Your output should be the lines from the one containing "[00:08:46.54]" through the last line below, both ends included, exactly as written and free of pictures.

****************************************

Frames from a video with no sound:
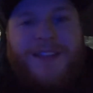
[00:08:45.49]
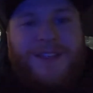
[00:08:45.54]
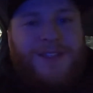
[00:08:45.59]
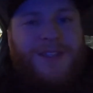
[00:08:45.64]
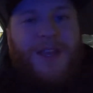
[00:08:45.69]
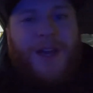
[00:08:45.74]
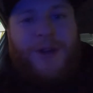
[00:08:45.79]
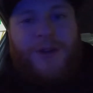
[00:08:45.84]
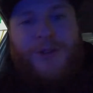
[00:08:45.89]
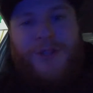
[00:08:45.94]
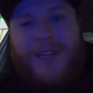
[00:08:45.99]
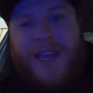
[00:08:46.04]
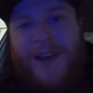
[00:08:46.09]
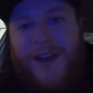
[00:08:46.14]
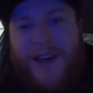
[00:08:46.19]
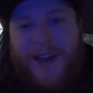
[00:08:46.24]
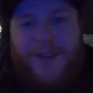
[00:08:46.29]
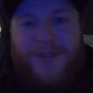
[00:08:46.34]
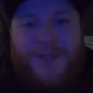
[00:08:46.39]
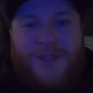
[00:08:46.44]
So
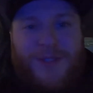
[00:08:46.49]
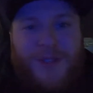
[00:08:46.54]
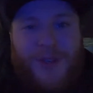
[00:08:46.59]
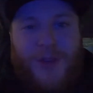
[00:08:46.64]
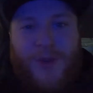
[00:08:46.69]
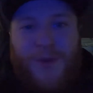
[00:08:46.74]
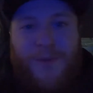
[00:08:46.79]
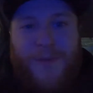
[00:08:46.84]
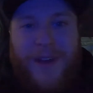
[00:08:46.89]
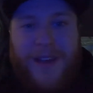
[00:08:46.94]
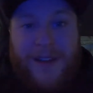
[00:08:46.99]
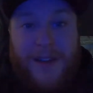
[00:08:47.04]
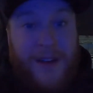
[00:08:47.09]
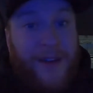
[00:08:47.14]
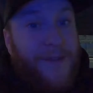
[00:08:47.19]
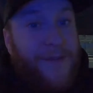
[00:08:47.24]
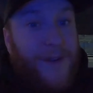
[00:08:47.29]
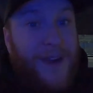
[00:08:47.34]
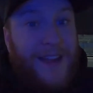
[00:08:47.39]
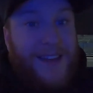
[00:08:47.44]
shout out to my
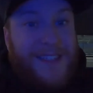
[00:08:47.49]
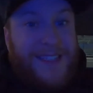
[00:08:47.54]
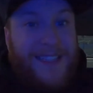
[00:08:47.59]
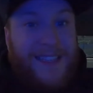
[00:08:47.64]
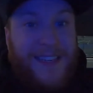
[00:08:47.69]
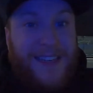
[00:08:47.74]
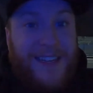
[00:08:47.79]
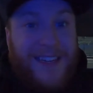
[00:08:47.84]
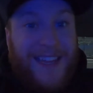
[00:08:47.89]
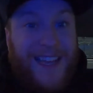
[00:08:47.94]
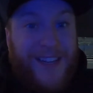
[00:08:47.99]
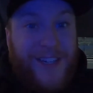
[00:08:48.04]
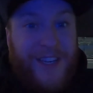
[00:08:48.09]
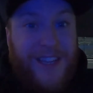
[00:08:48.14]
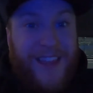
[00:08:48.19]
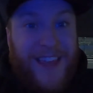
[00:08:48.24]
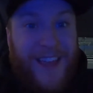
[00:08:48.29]
girlfriend Natasha,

****************************************

# Exercise answer
[00:08:46.54]
[00:08:46.59]
[00:08:46.64]
[00:08:46.69]
[00:08:46.74]
[00:08:46.79]
[00:08:46.84]
[00:08:46.89]
[00:08:46.94]
[00:08:46.99]
[00:08:47.04]
[00:08:47.09]
[00:08:47.14]
[00:08:47.19]
[00:08:47.24]
[00:08:47.29]
[00:08:47.34]
[00:08:47.39]
[00:08:47.44]
shout out to my
[00:08:47.49]
[00:08:47.54]
[00:08:47.59]
[00:08:47.64]
[00:08:47.69]
[00:08:47.74]
[00:08:47.79]
[00:08:47.84]
[00:08:47.89]
[00:08:47.94]
[00:08:47.99]
[00:08:48.04]
[00:08:48.09]
[00:08:48.14]
[00:08:48.19]
[00:08:48.24]
[00:08:48.29]
girlfriend Natasha,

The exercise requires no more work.